Some effects of nitrate abundance and starvation on metabolism and accumulation of nitrogen in barley (Hordeum vulgare L. cv Sonja)

Planta. 1984 Nov;162(5):469-76. doi: 10.1007/BF00393461.

Abstract

Nitrate and nitrite reductases were both induced by adding three concentrations of nitrate to the nutrient supply of nitrate-starved barley seedlings. Enzyme induction was not proportional to the amount of nitrate introduced. Glutamine synthetase also increased above a high endogenous activity but the increase did not differ significantly between any of the three nitrate treatments. Nitrate accumulated rapidly in leaves of plants given 4.0 mM or 0.5 mM nitrate but not with 0.1 mM nitrate. In all treatments, amino acids in leaves increased for 2 d, chiefly attributable to glutamine, then declined. Transferring plants from the three nitrate treatments to nitrate-free nutrient produced an immediate decline in nitrate reductase but nitrite reductase continued to increase for 2 d, before declining.
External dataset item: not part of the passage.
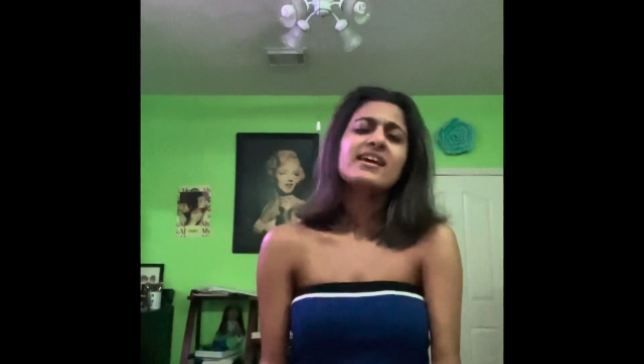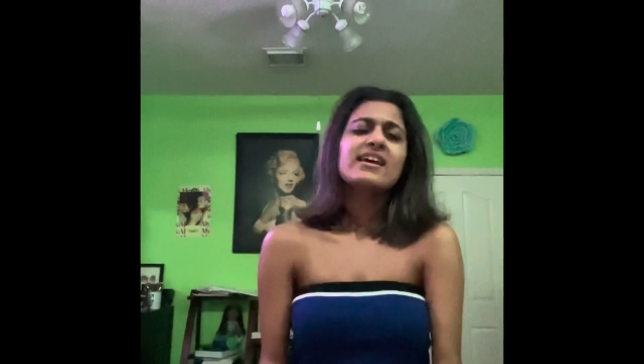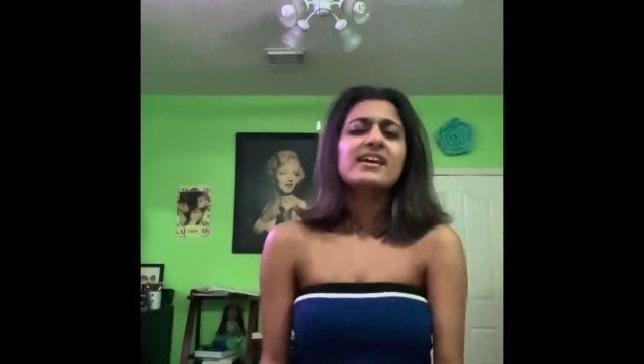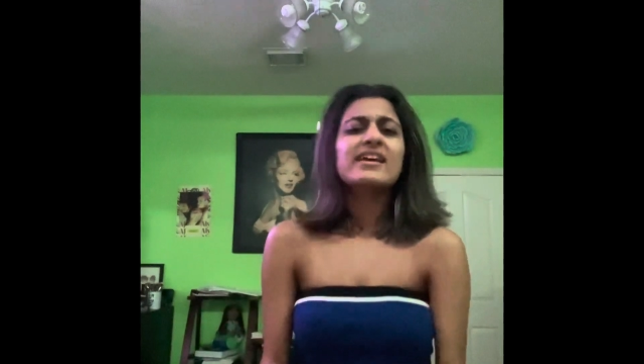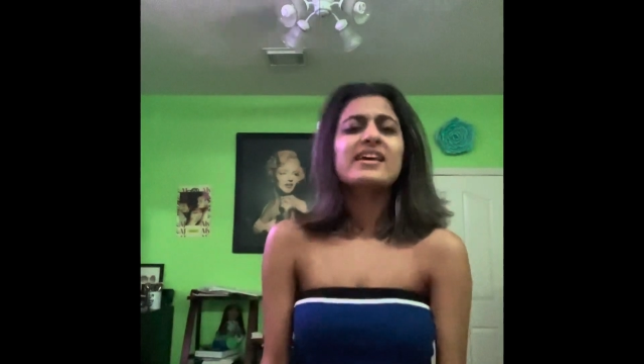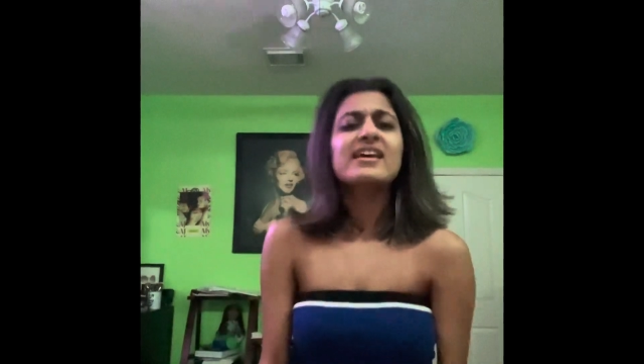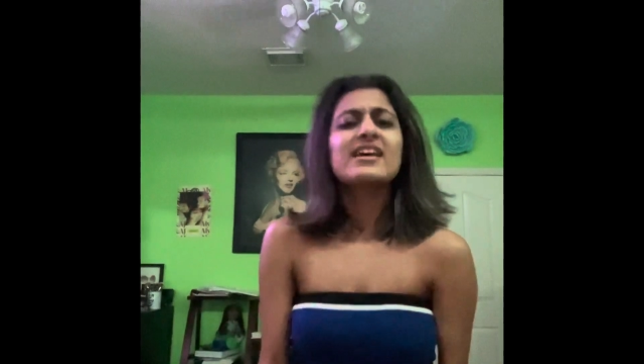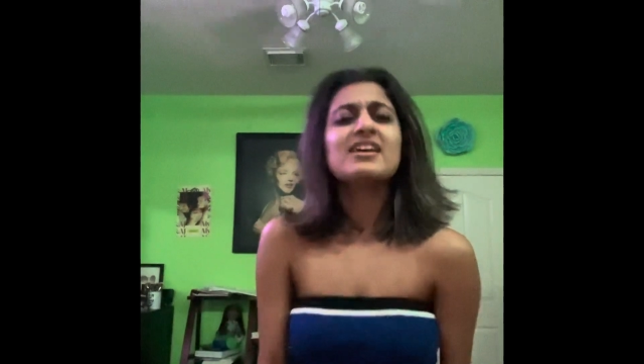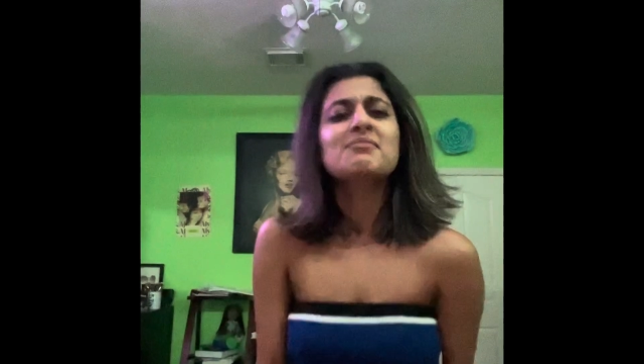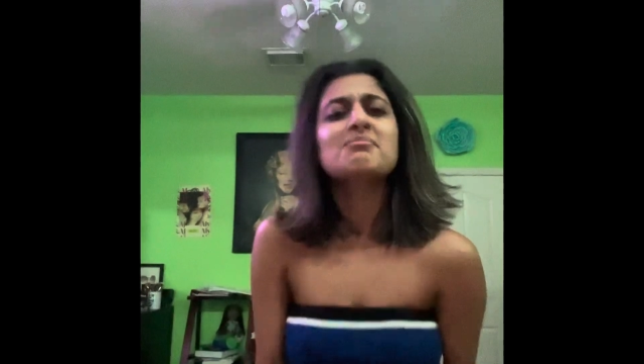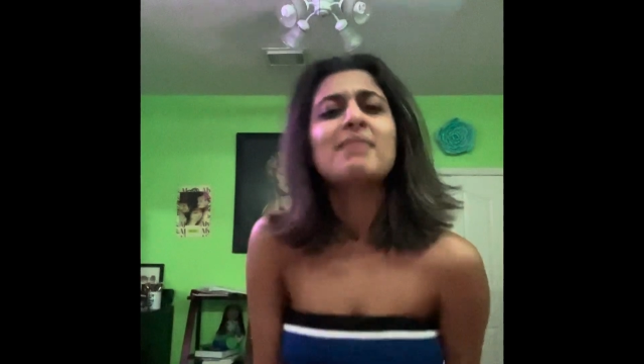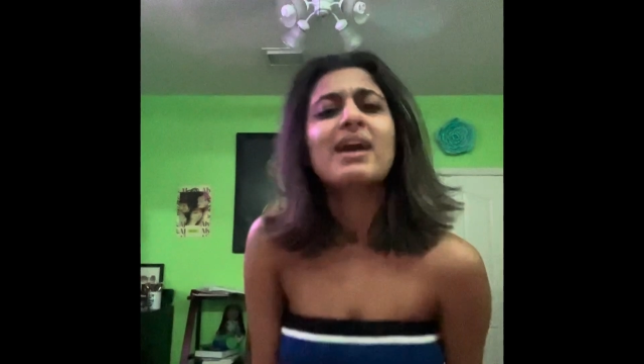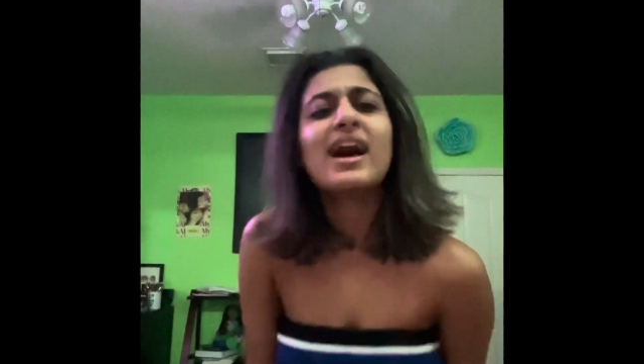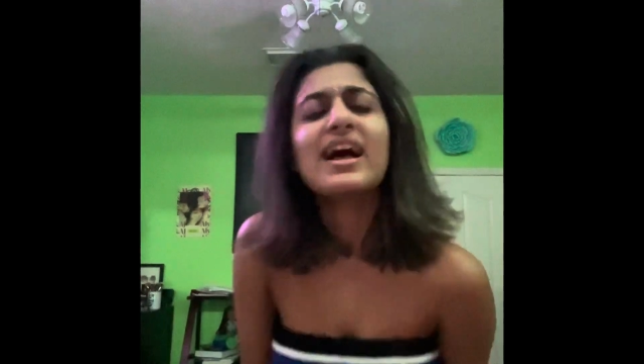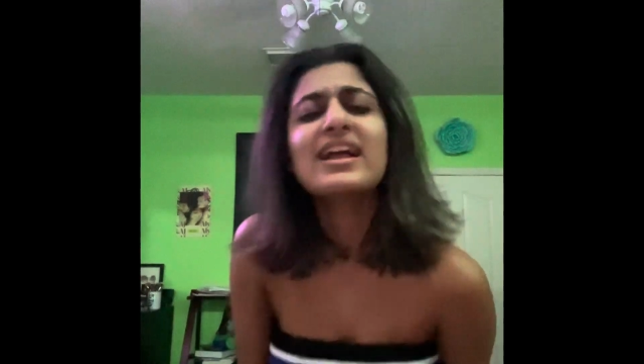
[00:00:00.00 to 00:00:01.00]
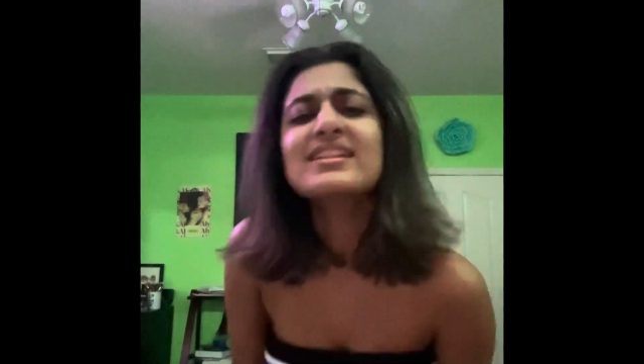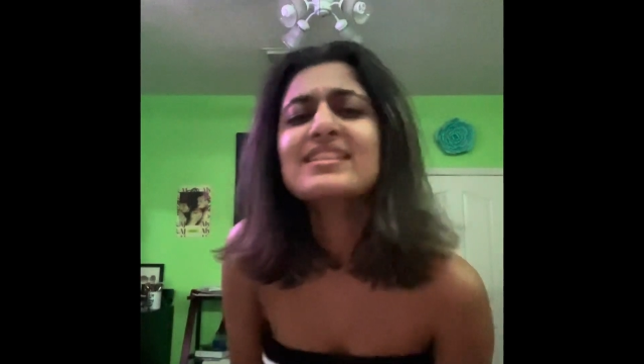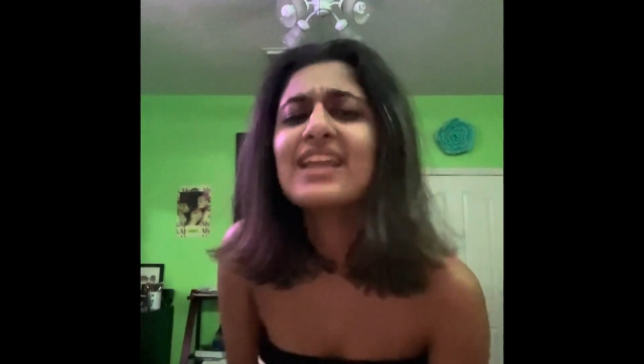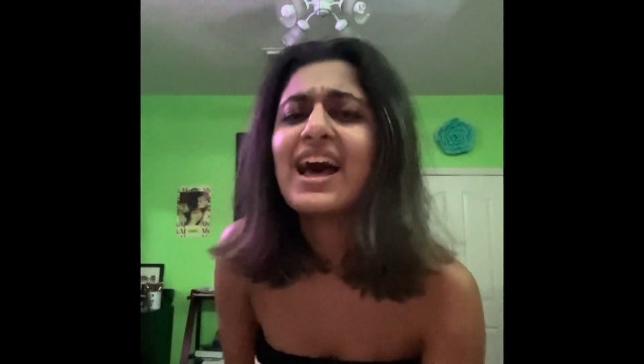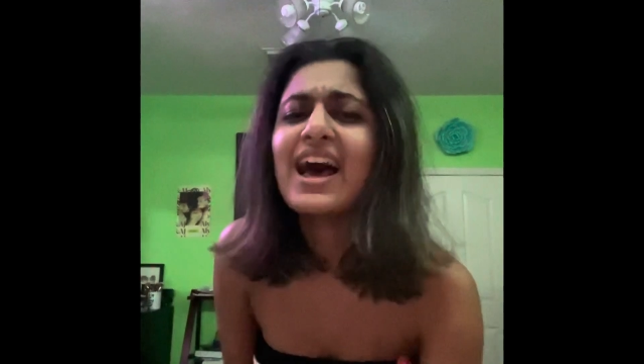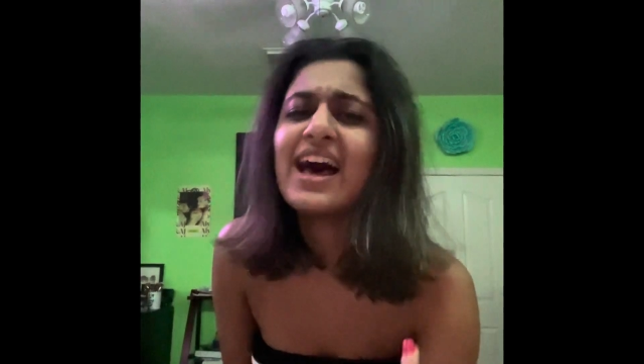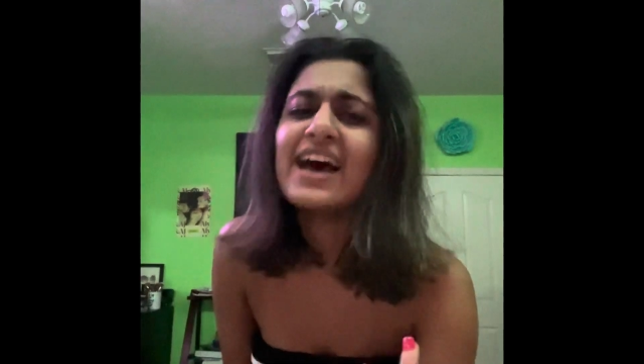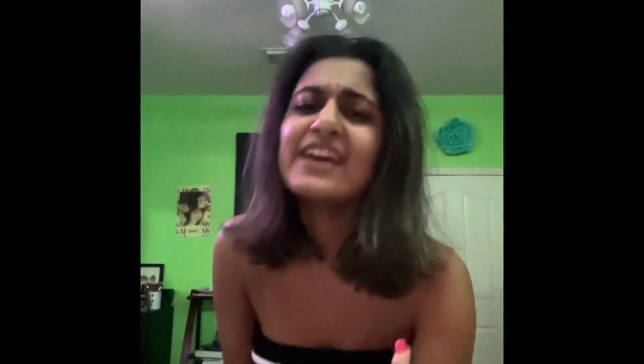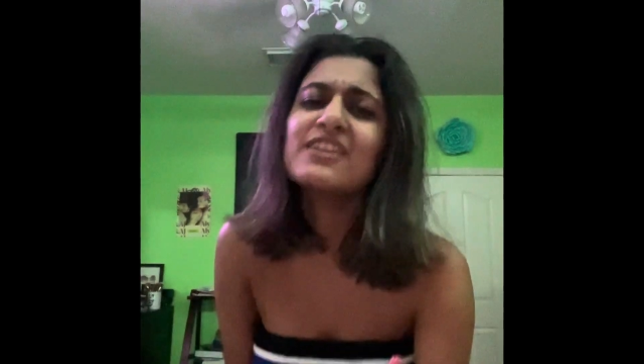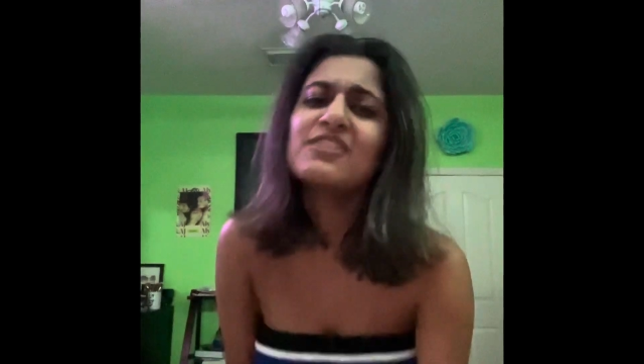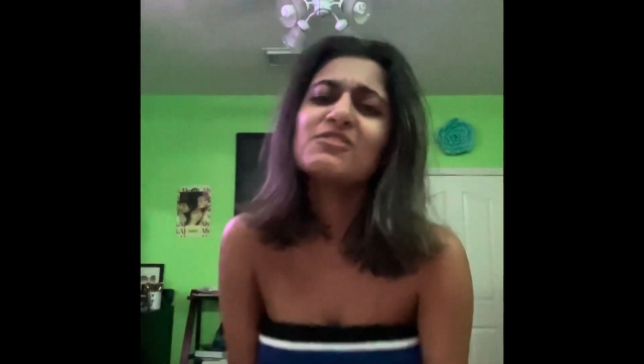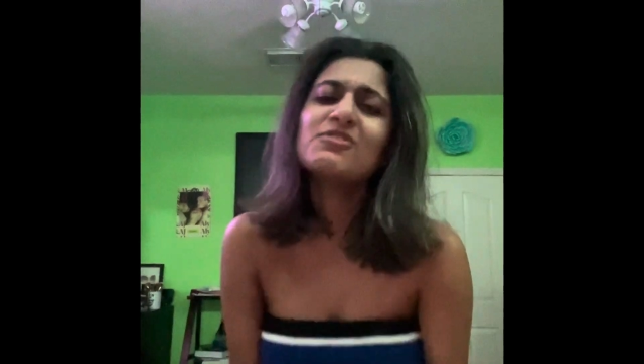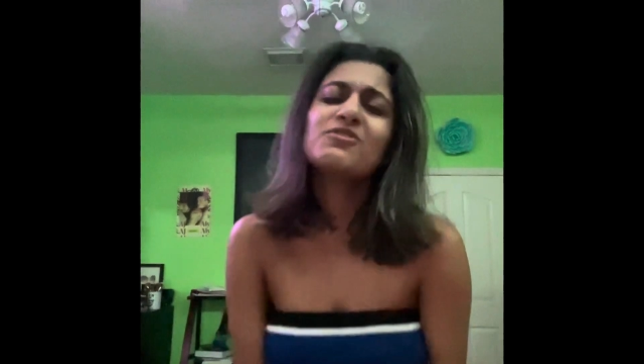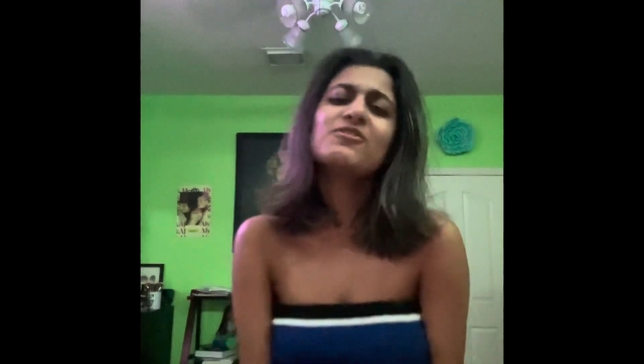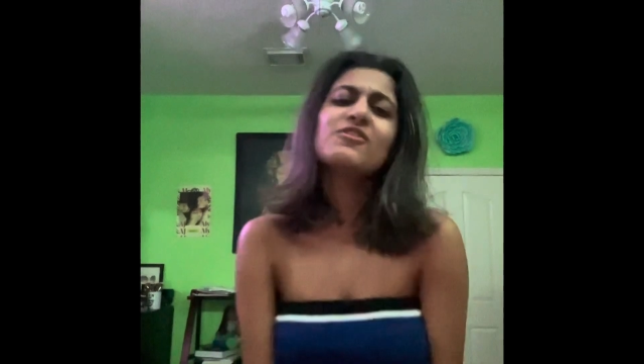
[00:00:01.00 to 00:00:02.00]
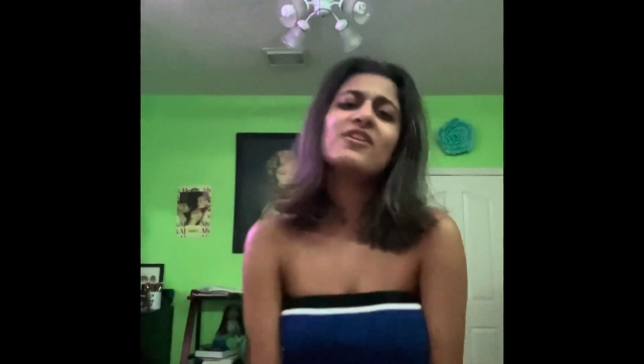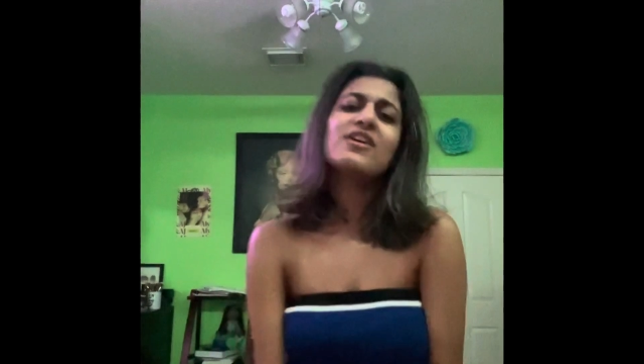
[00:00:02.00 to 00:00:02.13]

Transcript: in my life.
Glutamine-synthetase activity was not affected by withdrawal of nitrate, nor did nitrate withdrawal retard plant growth during the 9-d period of the experiment. The disparity between accumulated nitrate and nitrate-reducing capacity and the rapid decrease in leaf nitrate when nutrient nitrate supply was removed, indicated the presence of a nitrate-storage pool that could be called upon to maintain amino-acid production in times of nitrogen starvation.